Il est aisé, pour n’importe quel auditeur sachant utiliser Google, de retrouver toutes sortes d’archives radiophoniques dans lesquelles Wit kicke à l’envi (et sans vergogne) sur des prods avec des formules assassines. Là où il aurait pu se contenter d’être un bon rappeur auquel on fait faire quelques tubes, Wit a pris le parti de travailler son produit à sa manière. Il fait ainsi partie de la catégorie des rappeurs obsessionnels. Ceux qui creusent les mêmes thèmes, encore et encore, choisissant de ne faire varier que la manière de les aborder.

Le tuba entre les dents, la combinaison et les bouteilles d’oxygène ajustées, il s’agit de plonger et de se laisser guider. L’immersion initiale dans ce NØ FUTURE se fait par la prod caverneuse de l’intro « Ailleurs ». Wit, adoptant des airs prophétiques, y expédie d’un ton sentencieux sa vision des choses. Immédiatement, c’est un défaitisme lourd (en écho à ce “No Future” emprunté au mouvement punk) qui nous assaille.

 


« C’est fini la belle époque / Sache que personne ne va changer les choses »

 

Ce pessimisme, il le cultive et s’en sert pour distiller une critique à peine voilée des humains de son siècle et des hypocrisies qu’il y décèle. Il parvient néanmoins à éviter l’écueil de s’enfermer dans un rap emo primaire. Il s’agirait plutôt d’une sorte de fatalisme qui se comprend dès le refrain de cette même intro :

 


«  On m’a dit va pas par là / Mais j’ai pas ma place ailleurs »

 

L’instru, signée Wit lui-même, est envoûtante à souhait et annonce d’ailleurs la couleur du projet. Les samples de flûte ou les synthés hypnotiques viennent hanter bon nombre de titres.
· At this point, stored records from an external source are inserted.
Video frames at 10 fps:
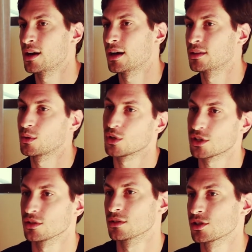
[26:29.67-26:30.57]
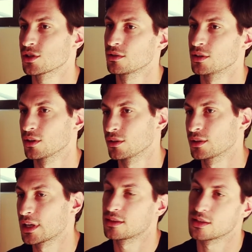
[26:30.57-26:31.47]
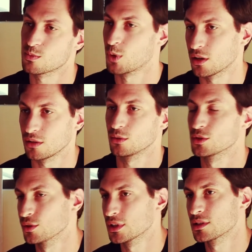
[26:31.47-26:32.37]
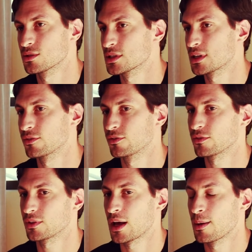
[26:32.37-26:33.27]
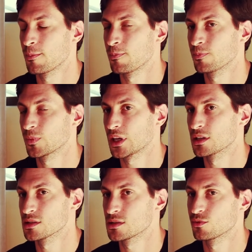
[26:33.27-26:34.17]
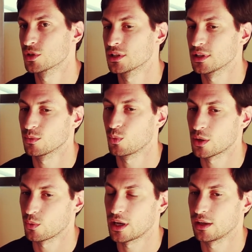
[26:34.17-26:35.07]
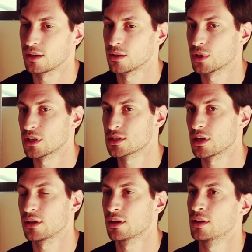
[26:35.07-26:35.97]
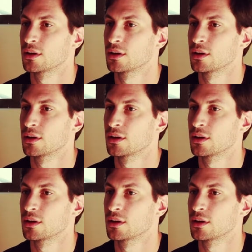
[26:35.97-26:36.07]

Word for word: I think we should, you know, get this model or do this or stuff um, is written in one way. And then when I say,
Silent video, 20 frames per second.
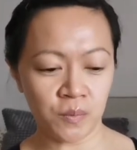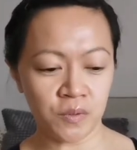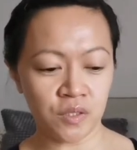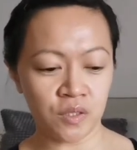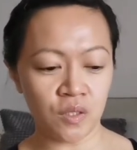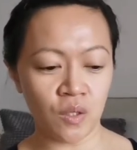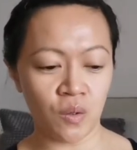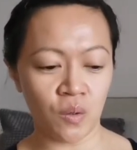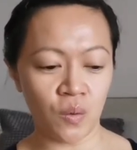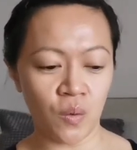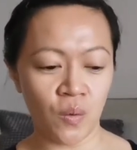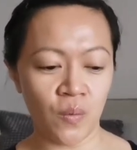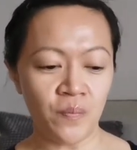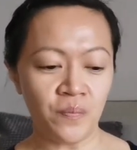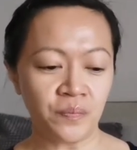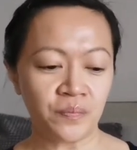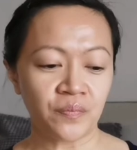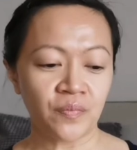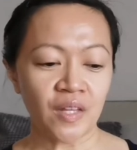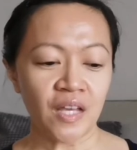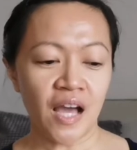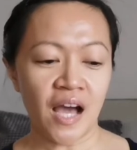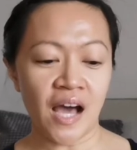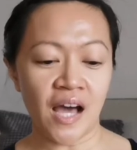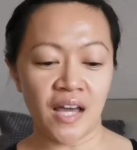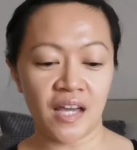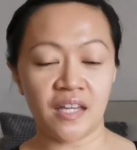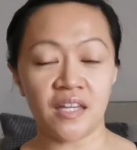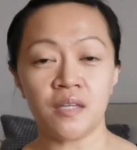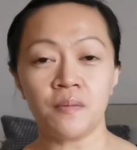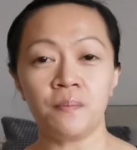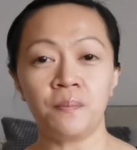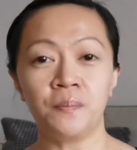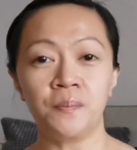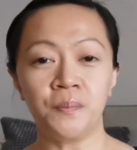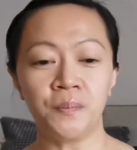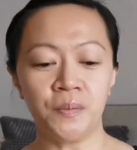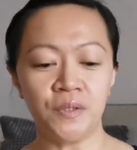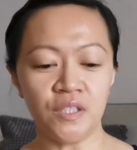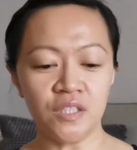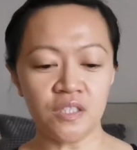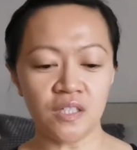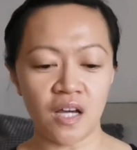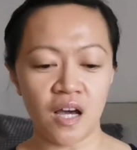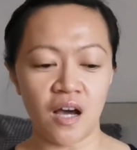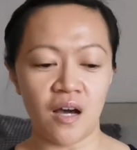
So I put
Ils ajoutent un côté « dresseur de serpents ». À la différence près que ce sont ses états d’âme que le rappeur s’amuse à faire danser, à défaut de reptiles. Les flows, eux, sont millimétrés. Le verbe n’est jamais déposé par hasard ou de manière mécanique, c’est ce qui plait tant chez ce rookie. Les placements sont calculés et les expérimentations nombreuses. Alternant les effets de mélodies vocodées et les passages de kickage bruts (« Proz »), sans oublier les backs et ad-libs avec une voix robotique, cet album synthétise l’envie du rappeur de ne pas rester figé sur des schémas de scansion préétablis.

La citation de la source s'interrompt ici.